== Segment start ==

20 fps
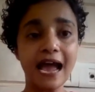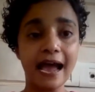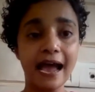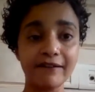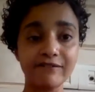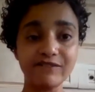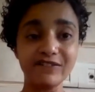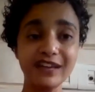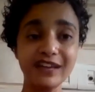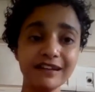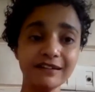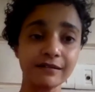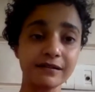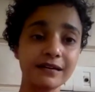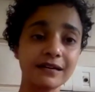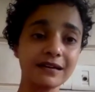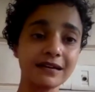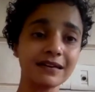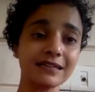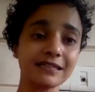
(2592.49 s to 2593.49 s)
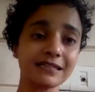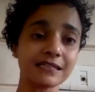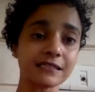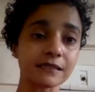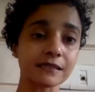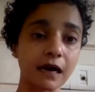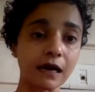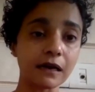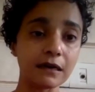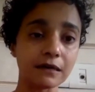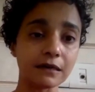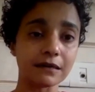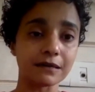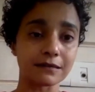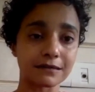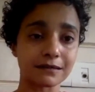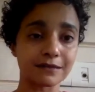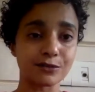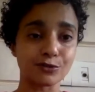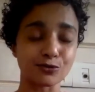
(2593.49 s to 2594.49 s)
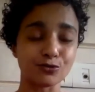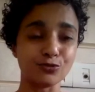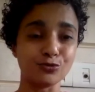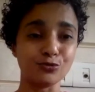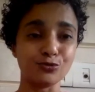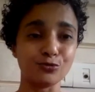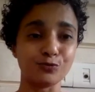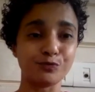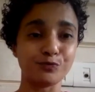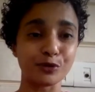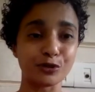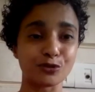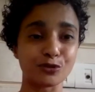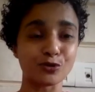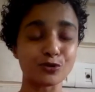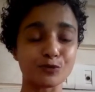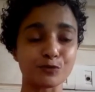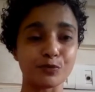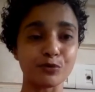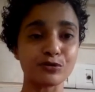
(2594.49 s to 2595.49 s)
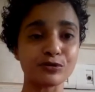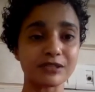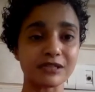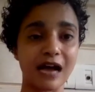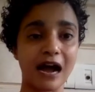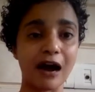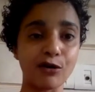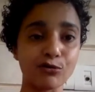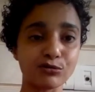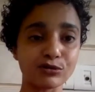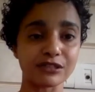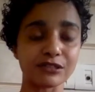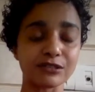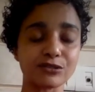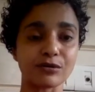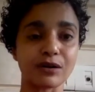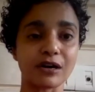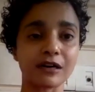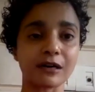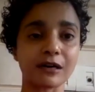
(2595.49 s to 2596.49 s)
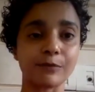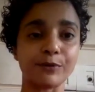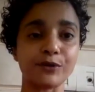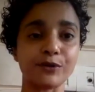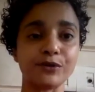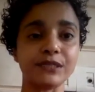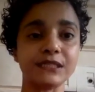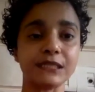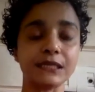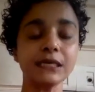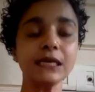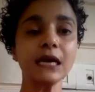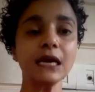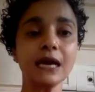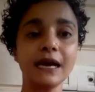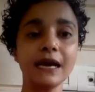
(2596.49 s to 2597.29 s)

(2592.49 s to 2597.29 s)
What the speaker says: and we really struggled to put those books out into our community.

== Segment end ==

Could the material above be given again exactly, pictures excluded?

20 fps
(2592.49 s to 2593.49 s)
(2593.49 s to 2594.49 s)
(2594.49 s to 2595.49 s)
(2595.49 s to 2596.49 s)
(2596.49 s to 2597.29 s)

(2592.49 s to 2597.29 s)
What the speaker says: and we really struggled to put those books out into our community.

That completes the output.